Malcolm Turnbull gives evidence to the robodebt royal commission (Image: Supplied)
Malcolm Turnbull gives evidence to the robodebt royal commission (Image: Supplied)

Former prime minister Malcolm Turnbull has told a royal commission he never considered the legality of robodebt and that he trusted Alan Tudge knew what he was doing in regards to the scheme.

Turnbull took the witness stand via video link on Monday morning and shared a number of printed-out WhatsApp messages from 2017 where he and Tudge — then human services minister — discussed negative media coverage of robodebt.

The messages included one sent by Turnbull on January 7 2017 to Tudge alerting him to a Sydney Morning Herald article that suggested the debt recovery scheme could be unlawful.

Tudge wrote back to defend the scheme, saying “it is not correct that we simply take the average of the income declared to ATO and apply that average across 26 fortnights”.

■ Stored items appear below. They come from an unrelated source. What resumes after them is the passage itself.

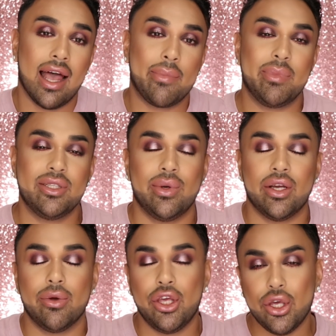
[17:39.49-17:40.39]
I'm gonna be
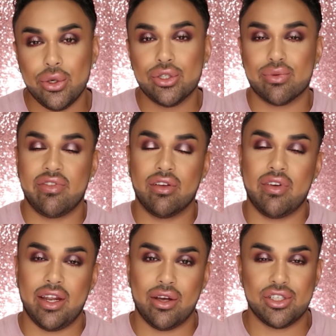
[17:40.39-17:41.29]
doing a huge reveal
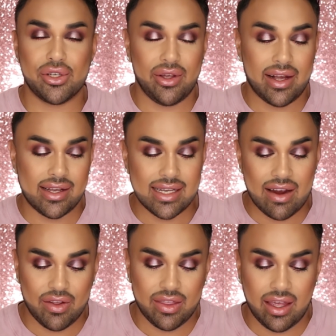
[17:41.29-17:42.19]
video showing you guys
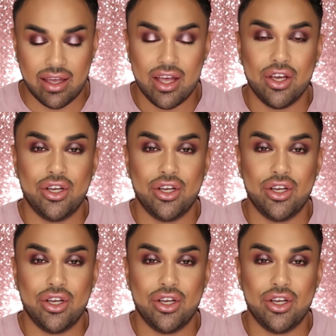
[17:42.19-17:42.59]
everything.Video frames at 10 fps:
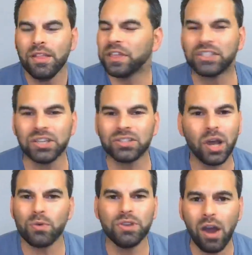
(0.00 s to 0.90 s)
They just
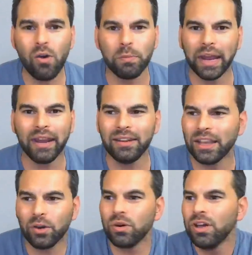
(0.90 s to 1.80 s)
don't know, man.
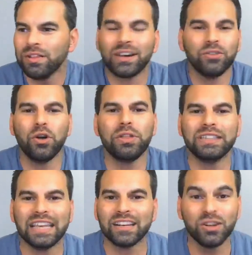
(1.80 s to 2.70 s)
They don't know
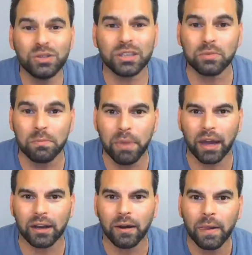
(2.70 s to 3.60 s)
that they can do something
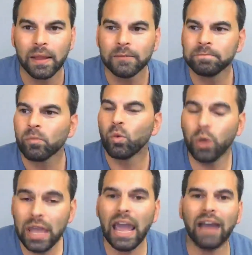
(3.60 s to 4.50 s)
better.
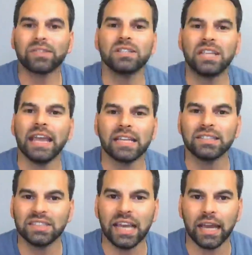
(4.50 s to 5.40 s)
We have to take a
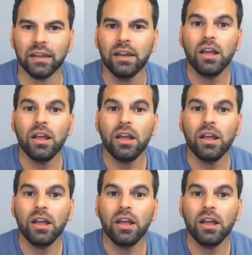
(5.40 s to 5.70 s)
stand.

Turnbull said that while he failed to recall many details from the time, he remembered accepting what Tudge said because he was the “responsible minister”.

He said he saw Tudge as a “technocrat” who understood the system.

“I didn’t regard him as being a negligent or incompetent or careless minister,” Turnbull said.

Turnbull also said he never considered whether robodebt was legal or not.

“Look, I did not turn my mind to the legality of the program. It never occurred to us that it was unauthorised,” he told the commission.

“Because we assumed that it was as it had been represented.”

The commission has heard the robodebt system did indeed use the income averaging system described in Tudge’s message, often incorrectly presuming a recipient’s income would be the same in each two-week period.

The onus was then put on welfare recipients to prove to the government they didn’t owe money.

A Federal Court judge found in 2019 that income averaging was unlawful, echoing previous advice to the government.

Tudge has previously told the commission he didn’t understand the scheme was unlawful, and that in any case, he would have had no power to change it because he was a junior minister.

“They were the cabinet decisions, which I didn’t have the authority to overturn,” he said last month.

Tudge has since quit Parliament, sparking a byelection in his Victorian seat of Aston scheduled for April 1.